Whether the network=yesrorward_ipv4=yeshostname=deep.openarch.comgareway=0.0.0.0gatewaydev=network=yes/no network is configured; Forward_ipv4=yes/no whether IP forwarding is turned on hostname=hostname hostname represents the host name of the server Gareway=gw-ip GW-IP represents the IP address of the network gateway Garewaydev=gw-dev GW-DW indicates the device name of the gateway, such as: Etho, etc.

Note: In order to be compatible with older software, the "/etc/hostname" file should use the same hostname as hostname=hostname.

*/etc/hosts file

When the machine is activated, before DNS can be queried, the machine needs to query some host names to match the IP address. These matching information is stored in the/etc/hosts file. In the absence of a domain name server, all network programs on the system query the file to resolve the IP address corresponding to a host name.

The following is an example of a "/etc/hosts" file:

IP address Hostname Alias127.0.0.1 Localhost gate.openarch.com208.164.186.1 gate.openarch.com Gate

The leftmost column is host IP information, and the middle column is the host name.
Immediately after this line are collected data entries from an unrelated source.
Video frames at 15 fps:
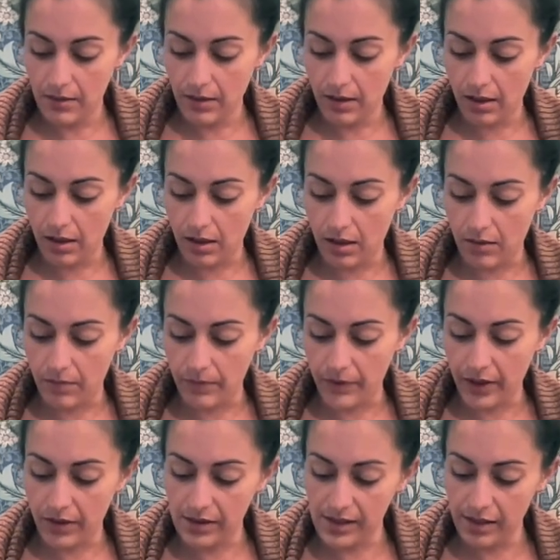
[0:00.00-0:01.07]
now
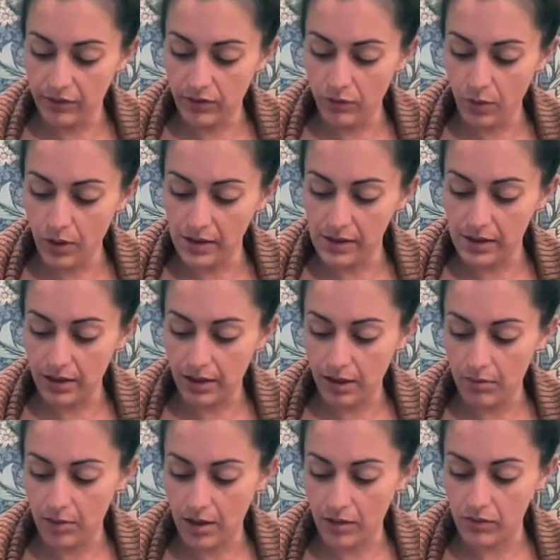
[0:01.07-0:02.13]
the Seven of Wands didn't come
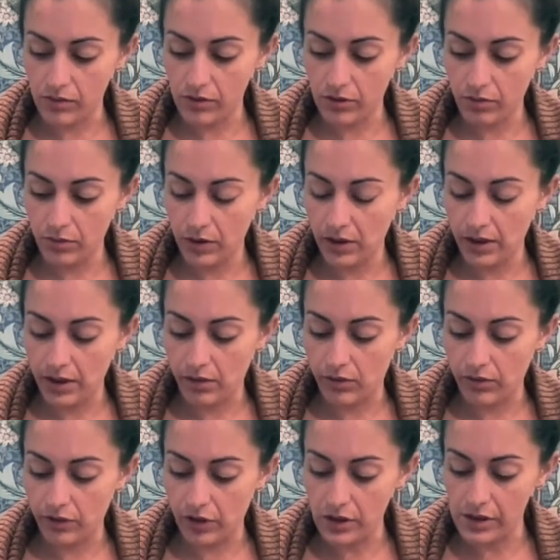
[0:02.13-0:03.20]
out completely in
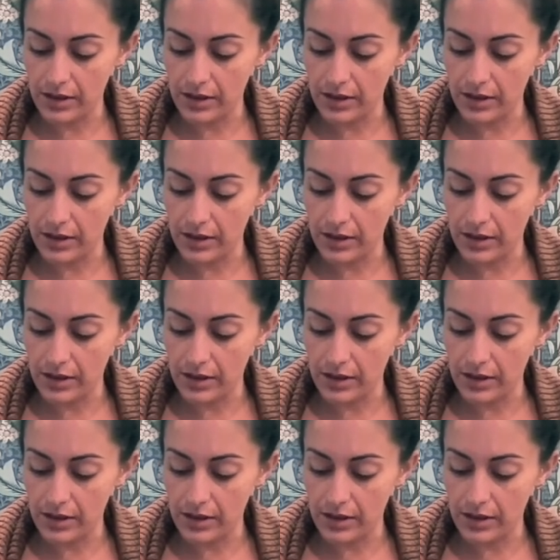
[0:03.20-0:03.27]
reverse.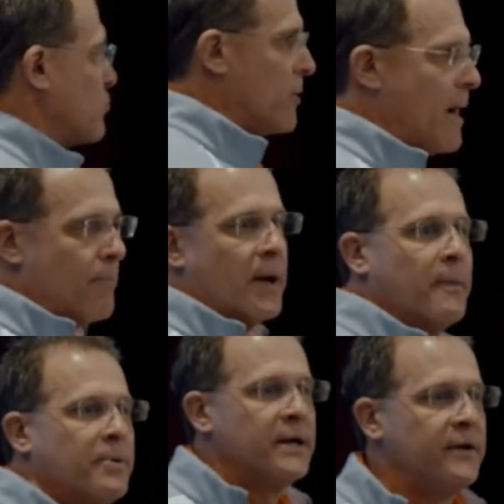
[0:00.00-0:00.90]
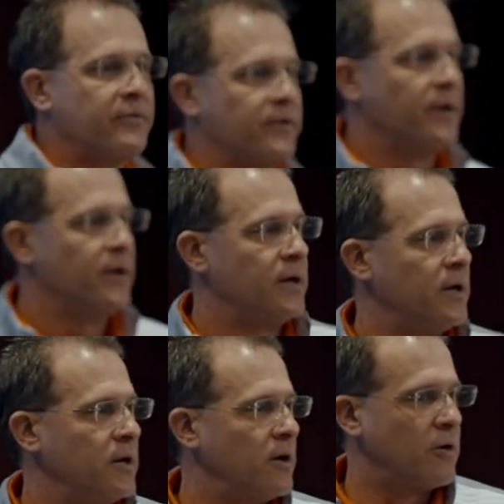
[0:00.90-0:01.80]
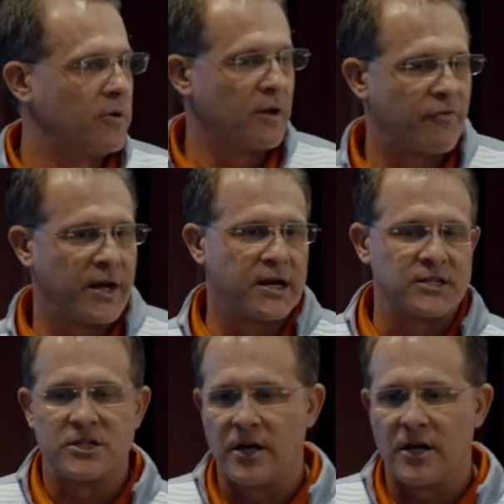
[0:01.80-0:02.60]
it's one of my pet peeves. You know, I really think it's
Any subsequent columns are aliases for that host. Once the network profile for the machine is configured, the network should be reactivated for the modifications to take effect. Use the following command to reactivate the network:/etc/rc.d/init.d/network restart

*/etc/inetd.conf File

As we all know, as a server, the more open the service port, the more difficult to guarantee the security stability of the system. So servers that provide specific services should be as open as possible to the ports that provide the service, and the services unrelated to the server will be shut down, for example, a machine that is a WWW and FTP server should open only 80 and 25 ports and turn off other unrelated services such as finger auth. To reduce system vulnerabilities.
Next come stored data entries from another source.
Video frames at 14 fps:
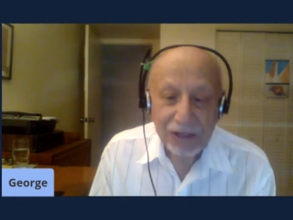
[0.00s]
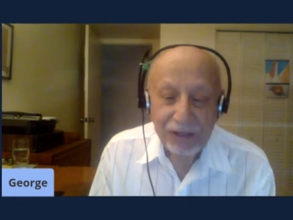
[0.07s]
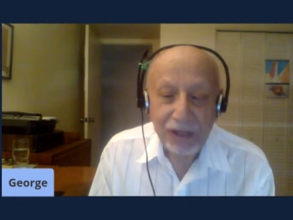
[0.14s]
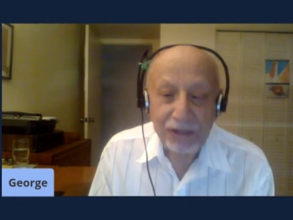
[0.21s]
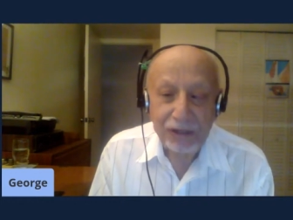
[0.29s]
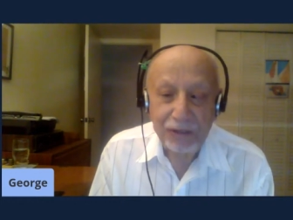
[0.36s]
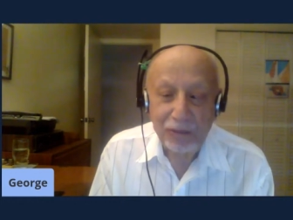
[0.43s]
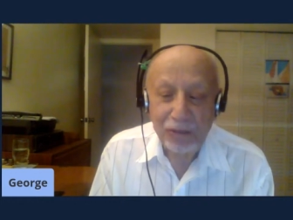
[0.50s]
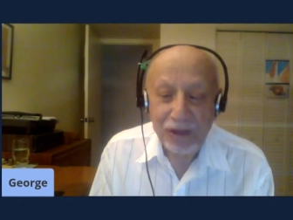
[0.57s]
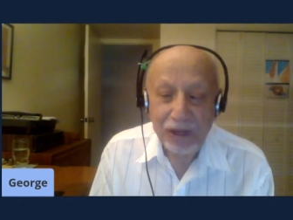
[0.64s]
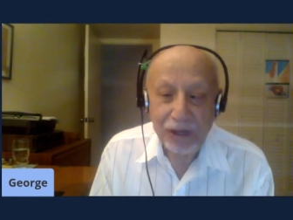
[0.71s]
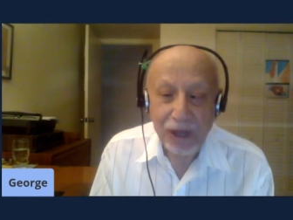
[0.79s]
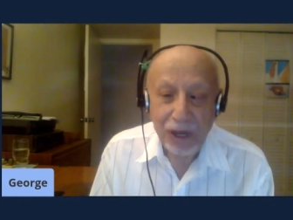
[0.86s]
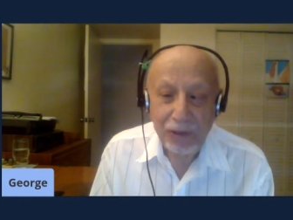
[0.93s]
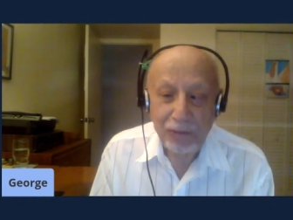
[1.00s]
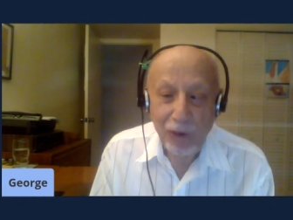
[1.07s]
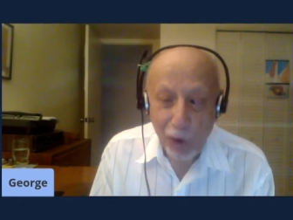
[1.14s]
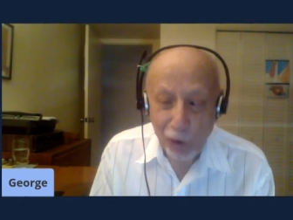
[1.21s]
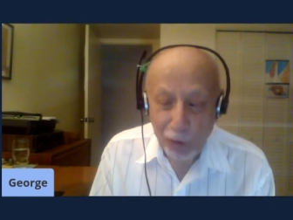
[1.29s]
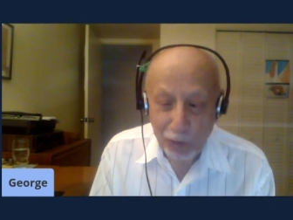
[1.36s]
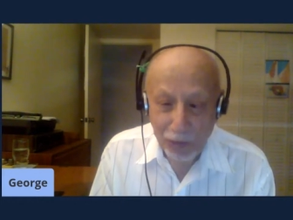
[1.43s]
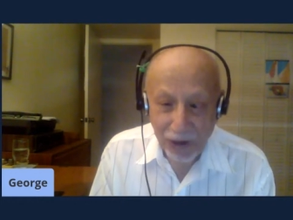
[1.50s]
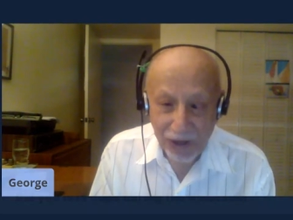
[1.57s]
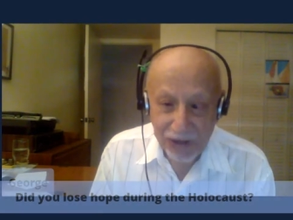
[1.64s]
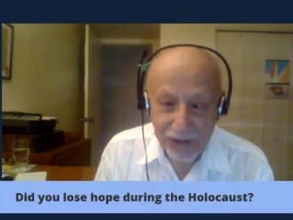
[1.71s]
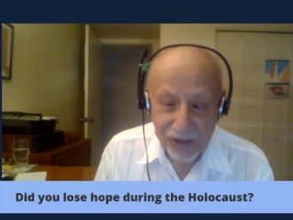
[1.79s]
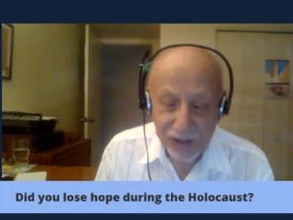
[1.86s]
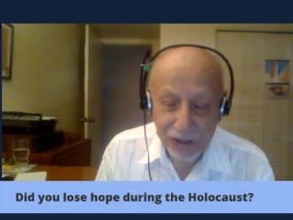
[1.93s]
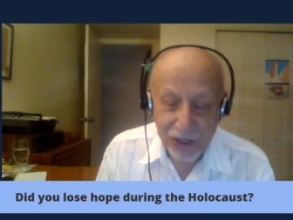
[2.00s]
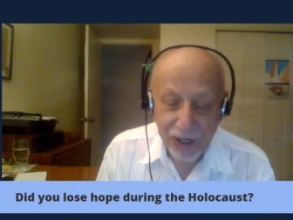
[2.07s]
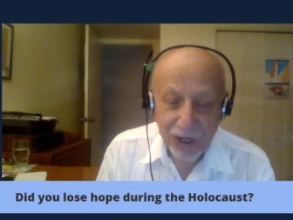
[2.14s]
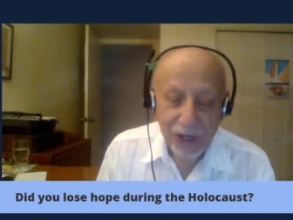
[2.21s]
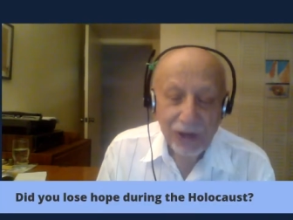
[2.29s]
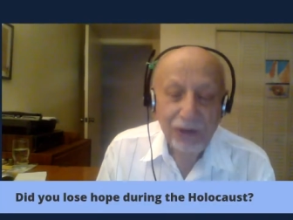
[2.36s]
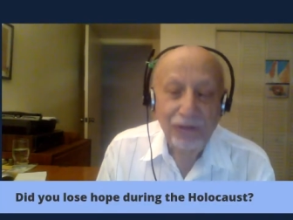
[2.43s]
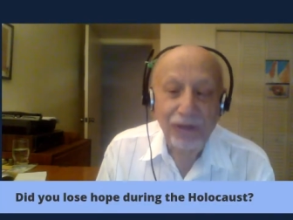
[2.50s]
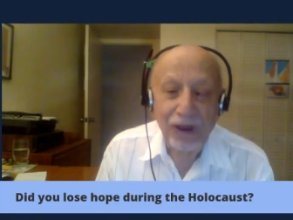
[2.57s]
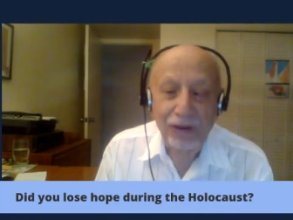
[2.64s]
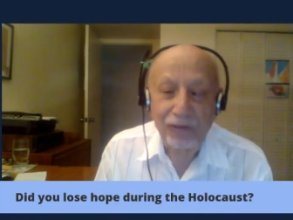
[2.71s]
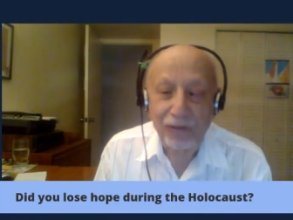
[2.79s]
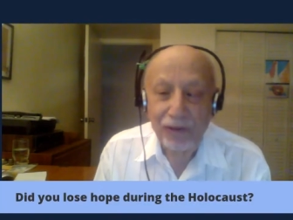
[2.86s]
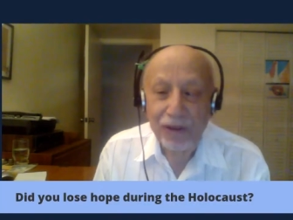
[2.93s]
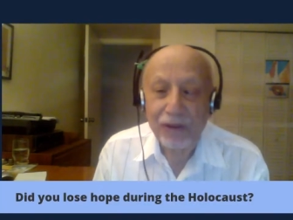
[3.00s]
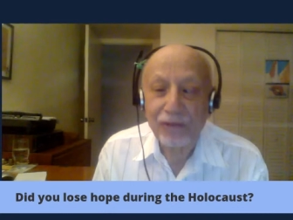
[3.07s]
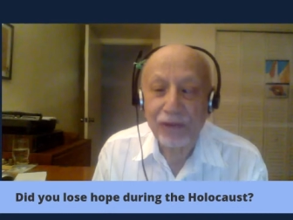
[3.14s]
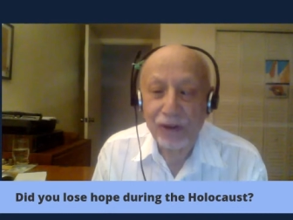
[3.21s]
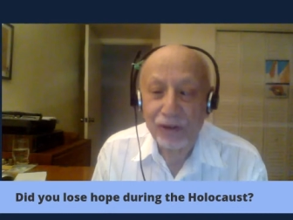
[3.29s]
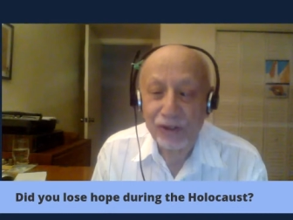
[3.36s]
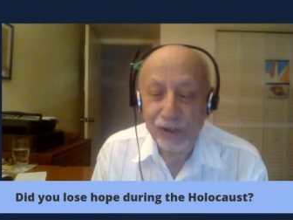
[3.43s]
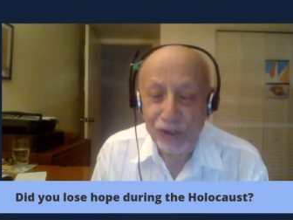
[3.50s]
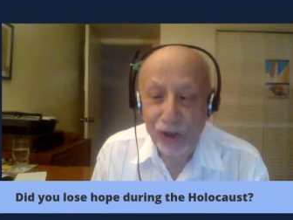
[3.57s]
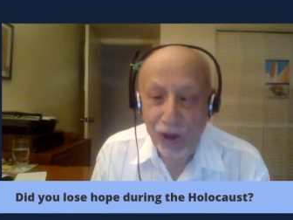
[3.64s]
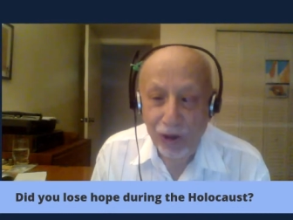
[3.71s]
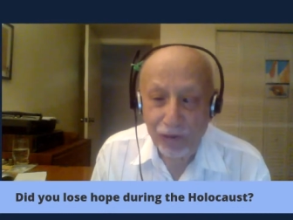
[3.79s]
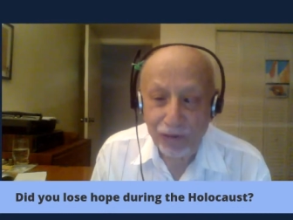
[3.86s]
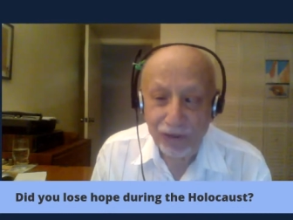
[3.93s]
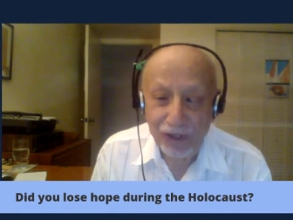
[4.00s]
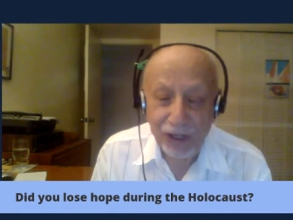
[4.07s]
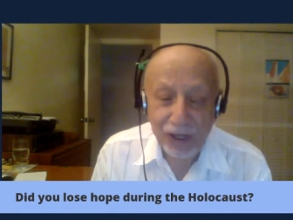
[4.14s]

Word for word: Then it became hopeless when we were shoved,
And inetd, also called "Super Server", is to monitor some network request daemon, which calls the corresponding service process according to the network request to process the connection request. Inetd.conf is the inetd configuration file. The inetd.conf file tells inetd which network ports to monitor and which service to activate for each port. The first thing to do with Linux in any network environment is to find out what services the server is offering. Those services that are not needed should be banned, preferably unloaded, so that hackers are less able to attack the system. Check out the "/etc/inetd.conf" file to find out what services inetd offers. Use the Annotated method (plus the # number at the beginning of a line) to prohibit any unwanted service and send a sighup signal to the inetd process.
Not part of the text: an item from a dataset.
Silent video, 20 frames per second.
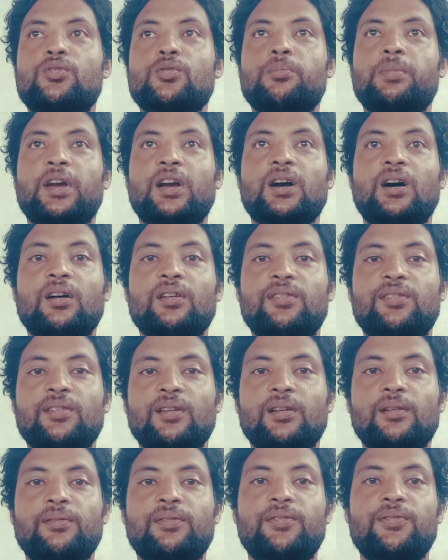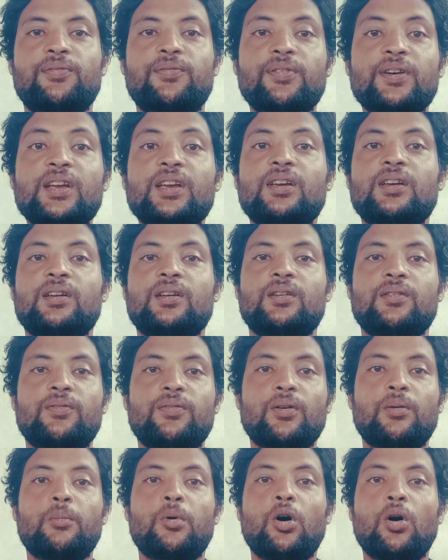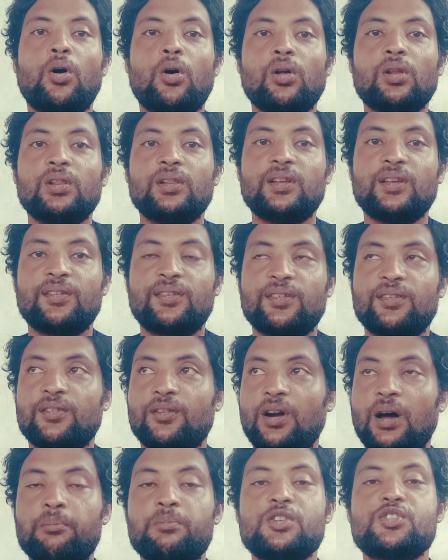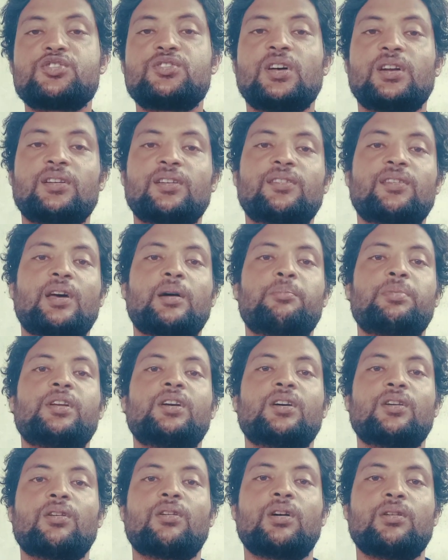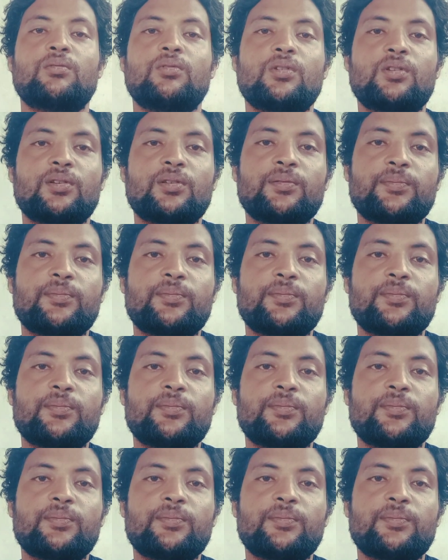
to make ourselves free from all this rubbish that is happening around.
The first step is to change the file permission limit to 600.

[root@deep]# chmod 600/etc/inetd.conf

Step two: Be sure that the file owner is root.

[root@deep]# stat/etc/inetd.conf

Step three: Edit the "inetd.conf" file (vi/etc/inetd.conf) to prohibit all unwanted services, such as FTP, Telnet, shell, login, exec, talk, Ntalk, IMAP, POP-2, pop-3, Finger, auth, and so on. If you feel that some services are useful, you may not ban these services. However, by banning these services, the system is less likely to be attacked. The contents of the changed "inetd.conf" file are as follows:

# to re-read this file is changes, just do a ' killall-hup inetd ' # #echo stream tcp nowait root Internal#echo dgram UDP Wait root Internal#discard stream TCP nowait root internal#discard dgram udp wait root internal#daytime stream TCP nowait Root internal#daytime dgram udp wait root internal#chargen stream TCP nowait root Internal#chargen dgram udp wait root int Ernal#time stream TCP nowait root internal#time dgram udp Wait root internal## this are standard services.# #ftp stream TC P nowait ROOT/USR/SBIN/TCPD in.ftpd-l-a#telnet stream TCP nowait root/usr/sbin/tcpd in.telnetd## Shell, login, exec, c Omsat and talk are BSD protocols.